### What to produce
Since the pictures are not wanted, retype the listing below exactly and without them.

### Source material
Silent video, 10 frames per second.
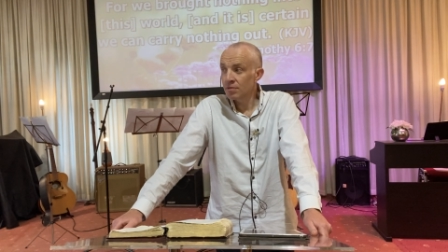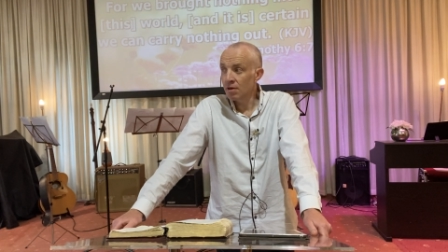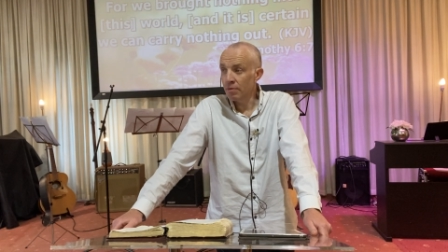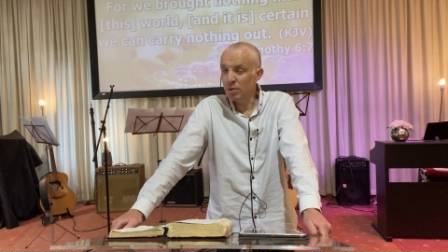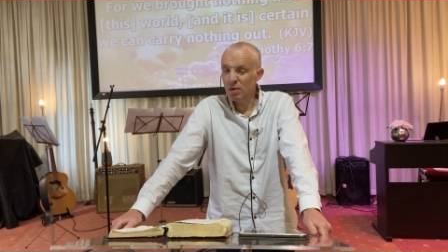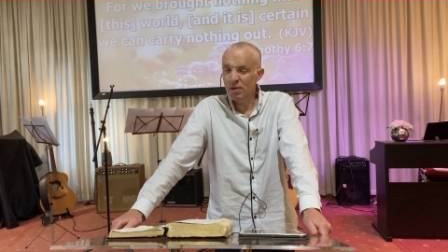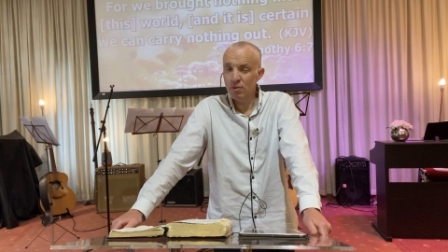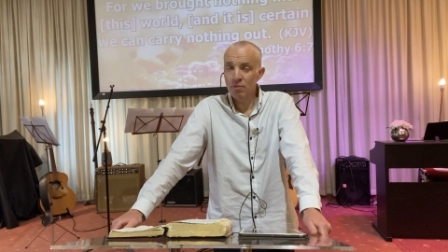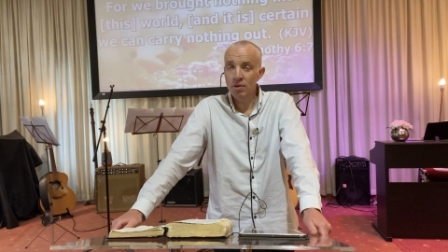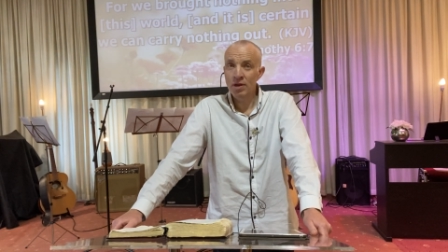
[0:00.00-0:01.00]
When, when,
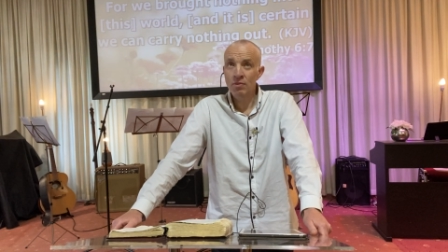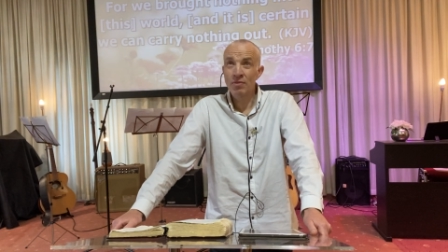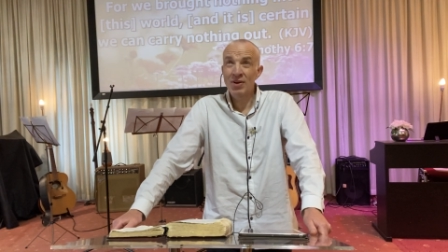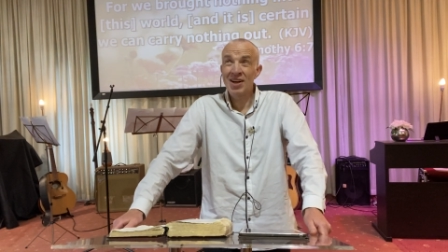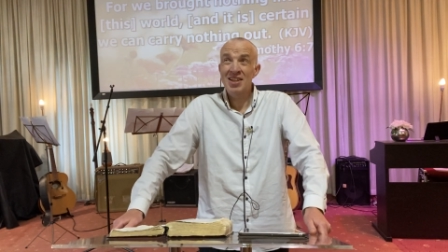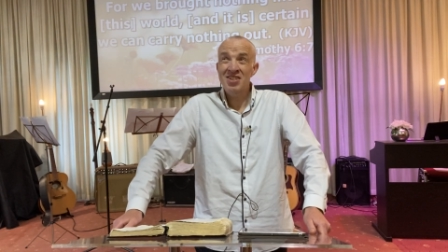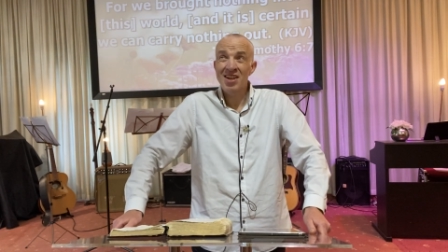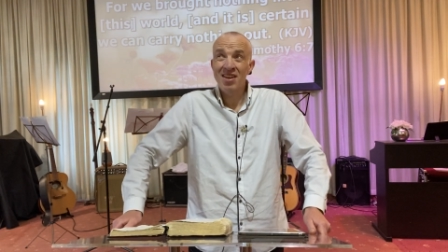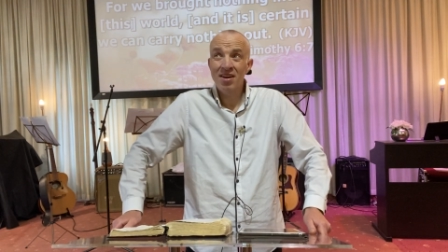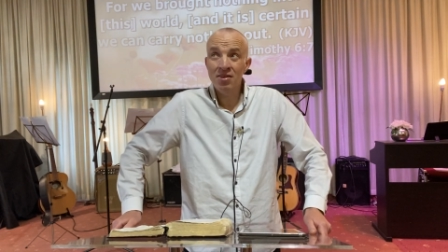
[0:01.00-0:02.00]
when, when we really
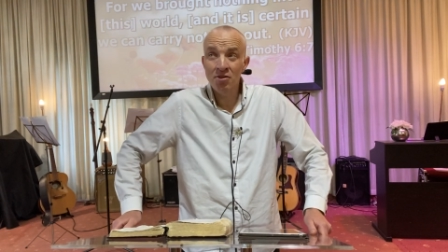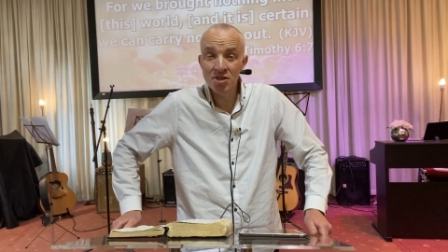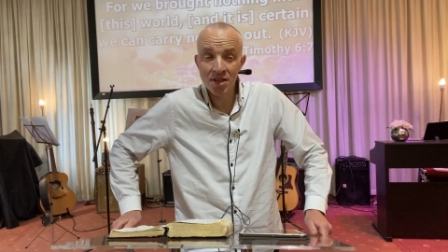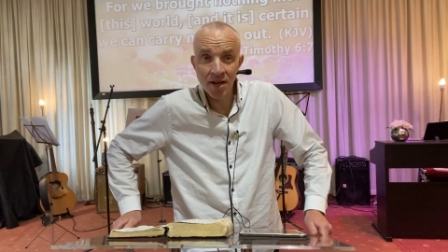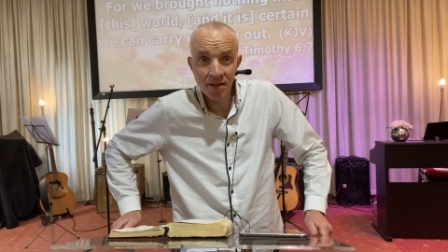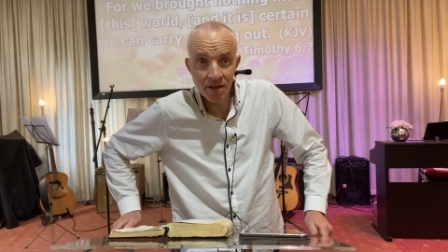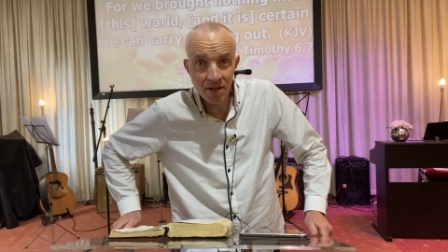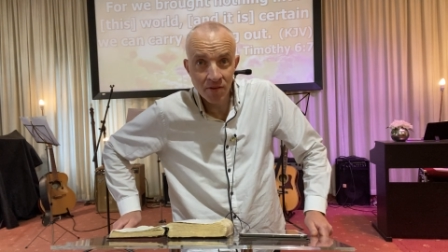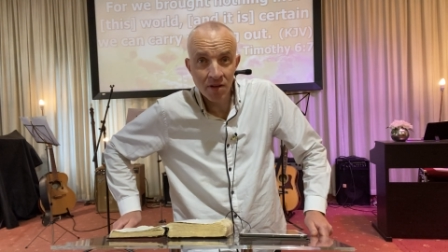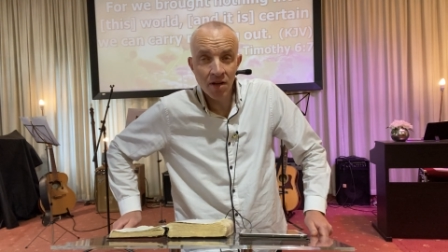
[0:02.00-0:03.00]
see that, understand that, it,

### Exercise result
Silent video, 10 frames per second.
[0:00.00-0:01.00]
When, when,
[0:01.00-0:02.00]
when, when we really
[0:02.00-0:03.00]
see that, understand that, it,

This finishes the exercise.